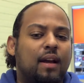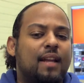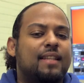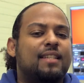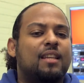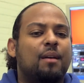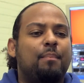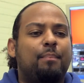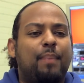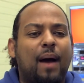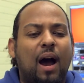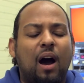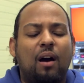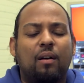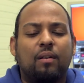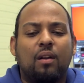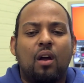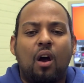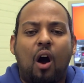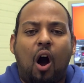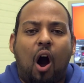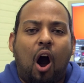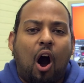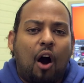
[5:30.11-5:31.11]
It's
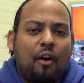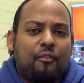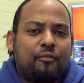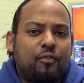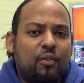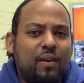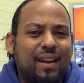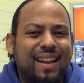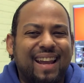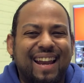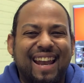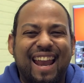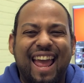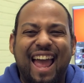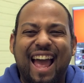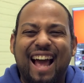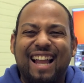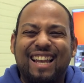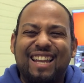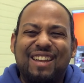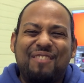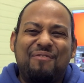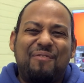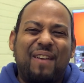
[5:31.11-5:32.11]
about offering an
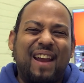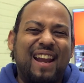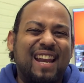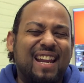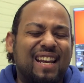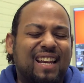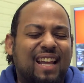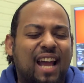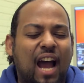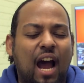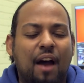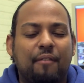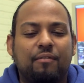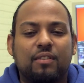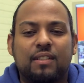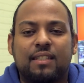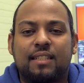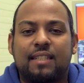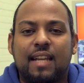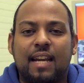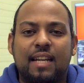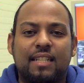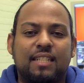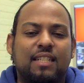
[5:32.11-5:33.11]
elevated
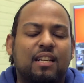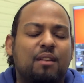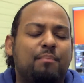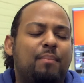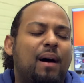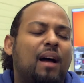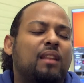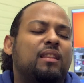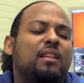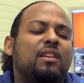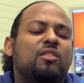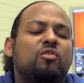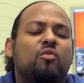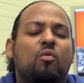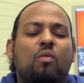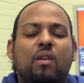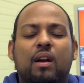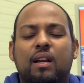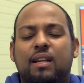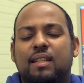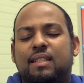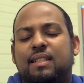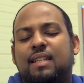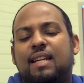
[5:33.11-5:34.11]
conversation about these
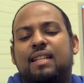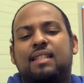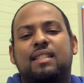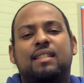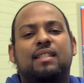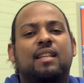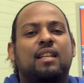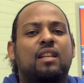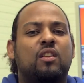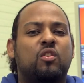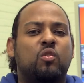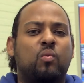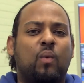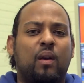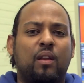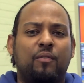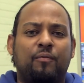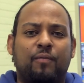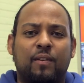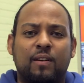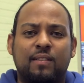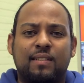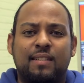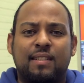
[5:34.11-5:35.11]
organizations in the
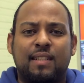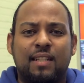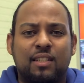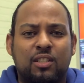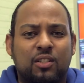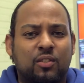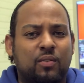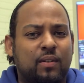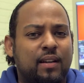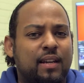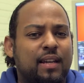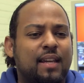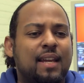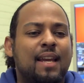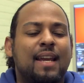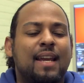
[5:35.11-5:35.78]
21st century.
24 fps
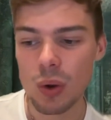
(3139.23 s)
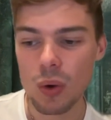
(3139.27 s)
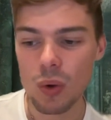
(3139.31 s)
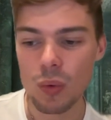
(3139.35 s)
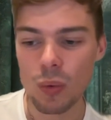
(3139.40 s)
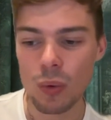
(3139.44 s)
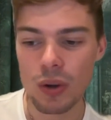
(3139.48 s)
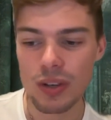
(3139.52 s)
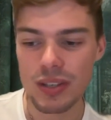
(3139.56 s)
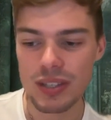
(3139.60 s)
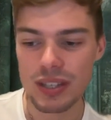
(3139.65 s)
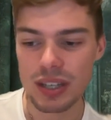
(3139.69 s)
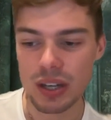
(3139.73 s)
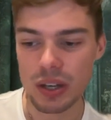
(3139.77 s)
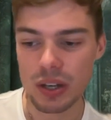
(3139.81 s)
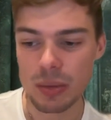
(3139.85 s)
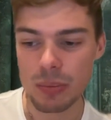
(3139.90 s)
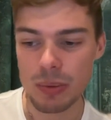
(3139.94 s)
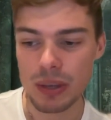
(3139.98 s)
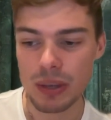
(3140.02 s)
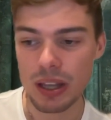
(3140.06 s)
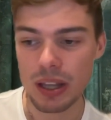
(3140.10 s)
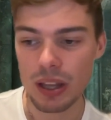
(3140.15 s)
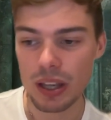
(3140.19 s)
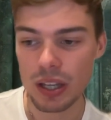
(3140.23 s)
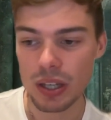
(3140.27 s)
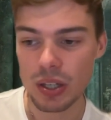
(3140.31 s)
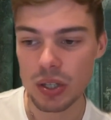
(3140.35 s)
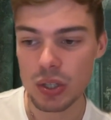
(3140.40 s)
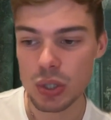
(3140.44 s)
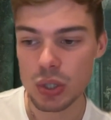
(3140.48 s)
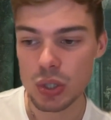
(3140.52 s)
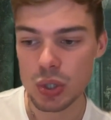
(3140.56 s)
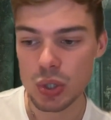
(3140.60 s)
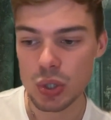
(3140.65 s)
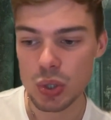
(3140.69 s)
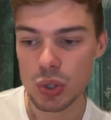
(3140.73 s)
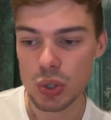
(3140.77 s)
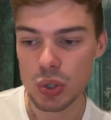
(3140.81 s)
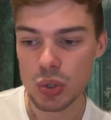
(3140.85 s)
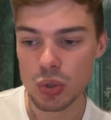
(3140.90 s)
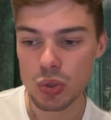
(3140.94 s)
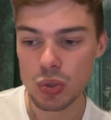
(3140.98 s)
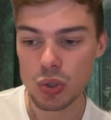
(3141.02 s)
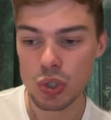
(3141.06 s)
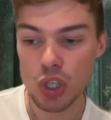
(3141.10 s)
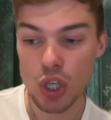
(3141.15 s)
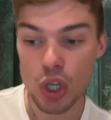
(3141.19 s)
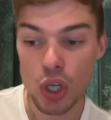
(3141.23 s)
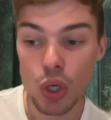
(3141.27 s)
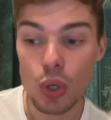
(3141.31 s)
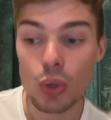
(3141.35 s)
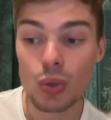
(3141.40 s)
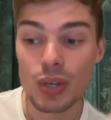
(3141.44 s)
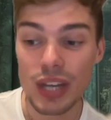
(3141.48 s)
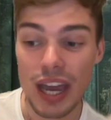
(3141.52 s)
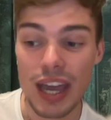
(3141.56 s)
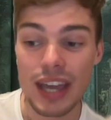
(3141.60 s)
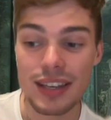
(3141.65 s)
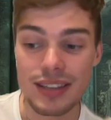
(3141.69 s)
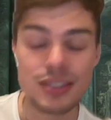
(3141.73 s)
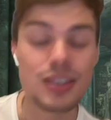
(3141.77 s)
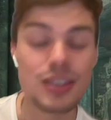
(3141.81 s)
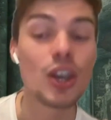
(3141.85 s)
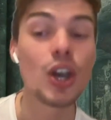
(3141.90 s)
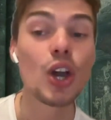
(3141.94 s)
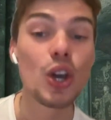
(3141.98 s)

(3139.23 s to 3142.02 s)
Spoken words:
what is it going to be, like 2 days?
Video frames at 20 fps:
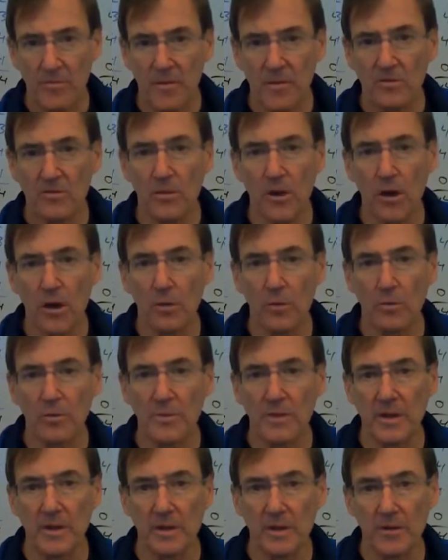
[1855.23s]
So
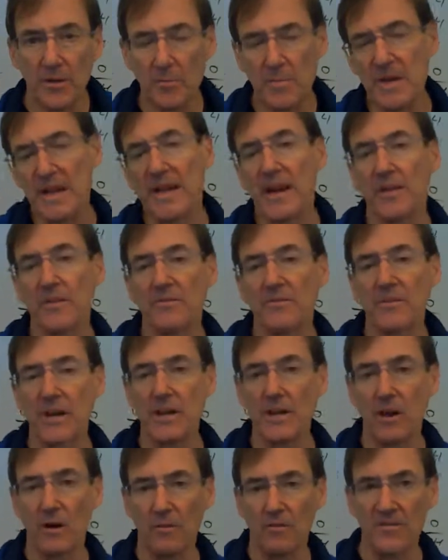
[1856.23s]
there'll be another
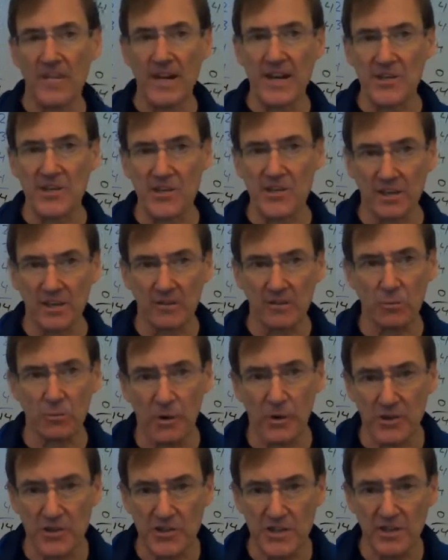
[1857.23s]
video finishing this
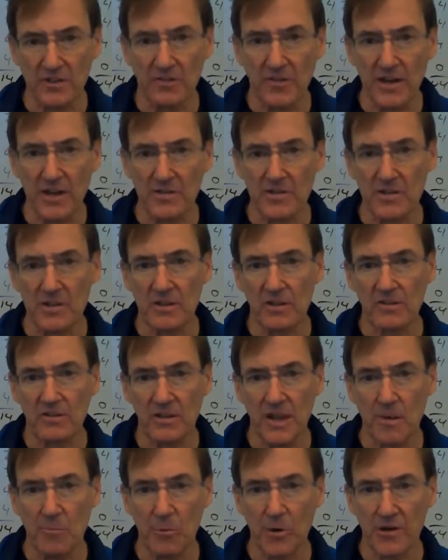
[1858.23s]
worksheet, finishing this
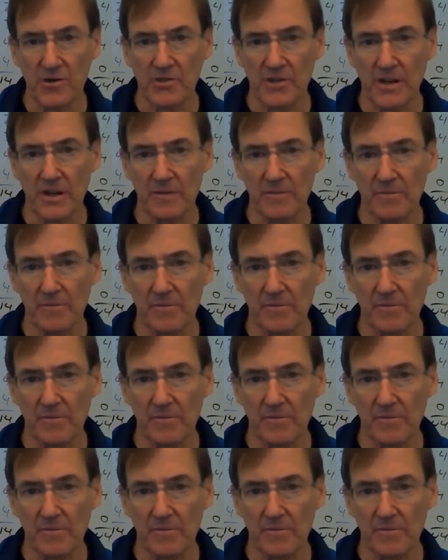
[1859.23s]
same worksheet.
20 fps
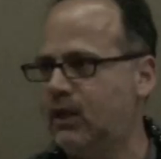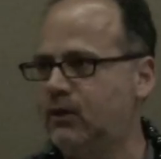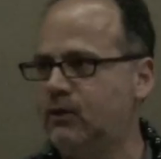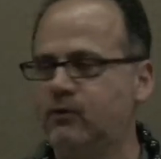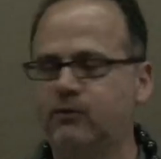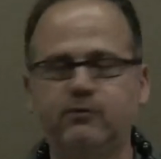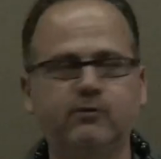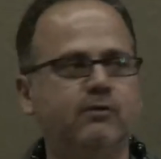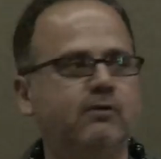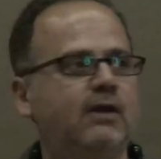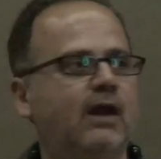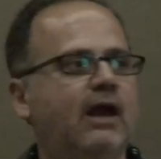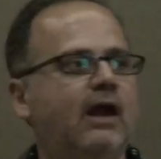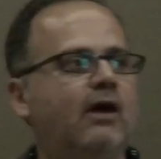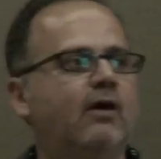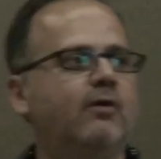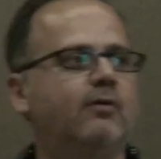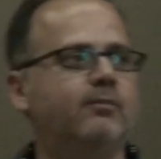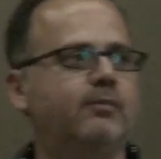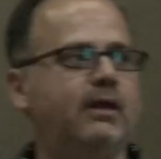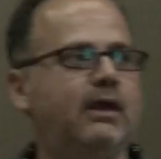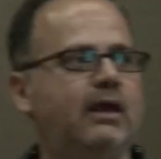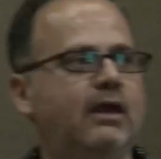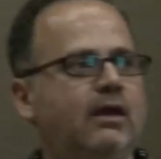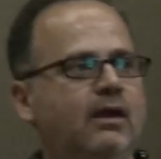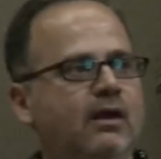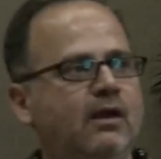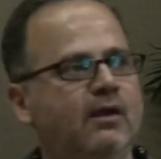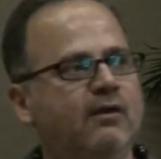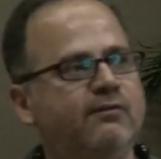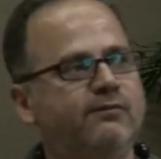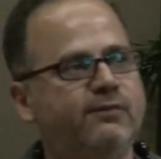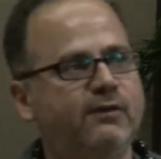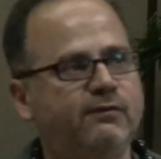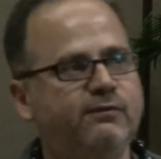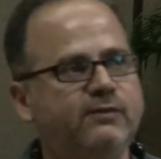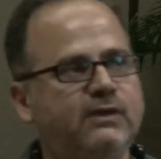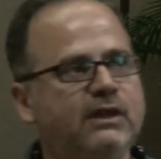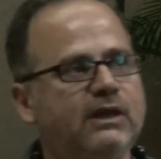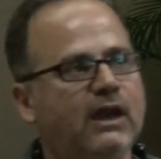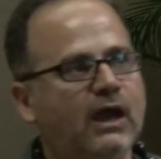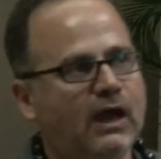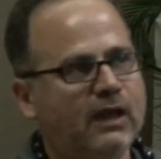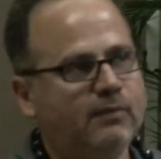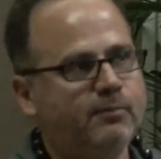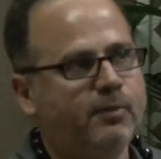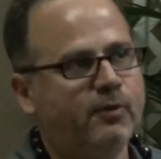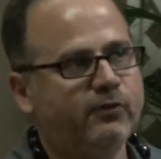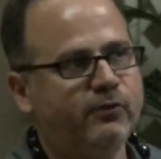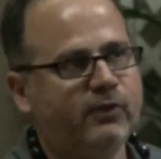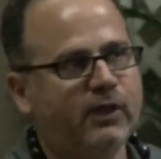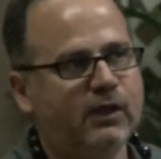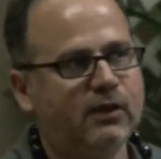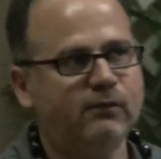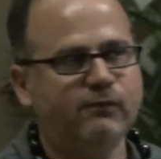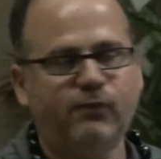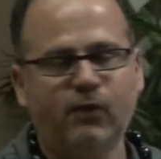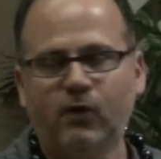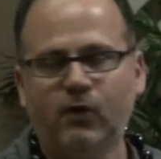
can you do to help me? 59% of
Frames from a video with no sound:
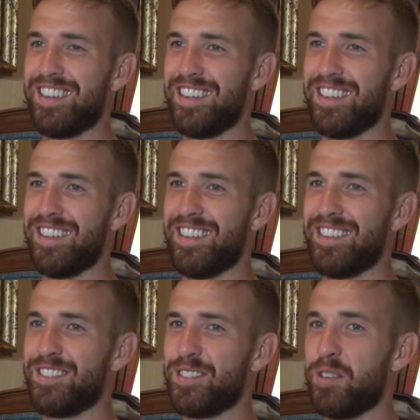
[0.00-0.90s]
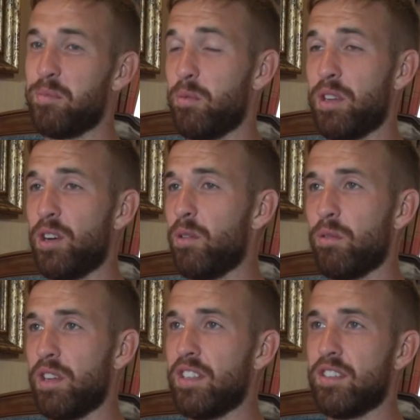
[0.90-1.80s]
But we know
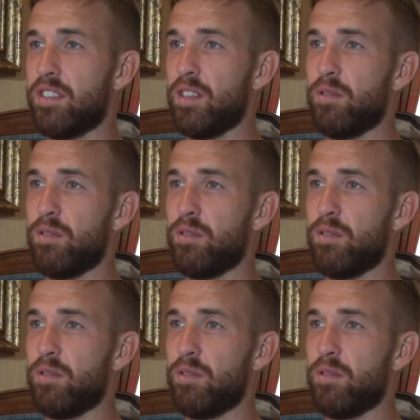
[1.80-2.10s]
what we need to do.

──────

[WHAT YOU SHOULD DO]: Only the pictures are to be left out; write out all the other data exactly.

[OUTPUT OF THE TASK]:
[5:30.11-5:31.11]
It's
[5:31.11-5:32.11]
about offering an
[5:32.11-5:33.11]
elevated
[5:33.11-5:34.11]
conversation about these
[5:34.11-5:35.11]
organizations in the
[5:35.11-5:35.78]
21st century.
24 fps
(3139.23 s)
(3139.27 s)
(3139.31 s)
(3139.35 s)
(3139.40 s)
(3139.44 s)
(3139.48 s)
(3139.52 s)
(3139.56 s)
(3139.60 s)
(3139.65 s)
(3139.69 s)
(3139.73 s)
(3139.77 s)
(3139.81 s)
(3139.85 s)
(3139.90 s)
(3139.94 s)
(3139.98 s)
(3140.02 s)
(3140.06 s)
(3140.10 s)
(3140.15 s)
(3140.19 s)
(3140.23 s)
(3140.27 s)
(3140.31 s)
(3140.35 s)
(3140.40 s)
(3140.44 s)
(3140.48 s)
(3140.52 s)
(3140.56 s)
(3140.60 s)
(3140.65 s)
(3140.69 s)
(3140.73 s)
(3140.77 s)
(3140.81 s)
(3140.85 s)
(3140.90 s)
(3140.94 s)
(3140.98 s)
(3141.02 s)
(3141.06 s)
(3141.10 s)
(3141.15 s)
(3141.19 s)
(3141.23 s)
(3141.27 s)
(3141.31 s)
(3141.35 s)
(3141.40 s)
(3141.44 s)
(3141.48 s)
(3141.52 s)
(3141.56 s)
(3141.60 s)
(3141.65 s)
(3141.69 s)
(3141.73 s)
(3141.77 s)
(3141.81 s)
(3141.85 s)
(3141.90 s)
(3141.94 s)
(3141.98 s)

(3139.23 s to 3142.02 s)
Spoken words:
what is it going to be, like 2 days?
Video frames at 20 fps:
[1855.23s]
So
[1856.23s]
there'll be another
[1857.23s]
video finishing this
[1858.23s]
worksheet, finishing this
[1859.23s]
same worksheet.
20 fps
can you do to help me? 59% of
Frames from a video with no sound:
[0.00-0.90s]
[0.90-1.80s]
But we know
[1.80-2.10s]
what we need to do.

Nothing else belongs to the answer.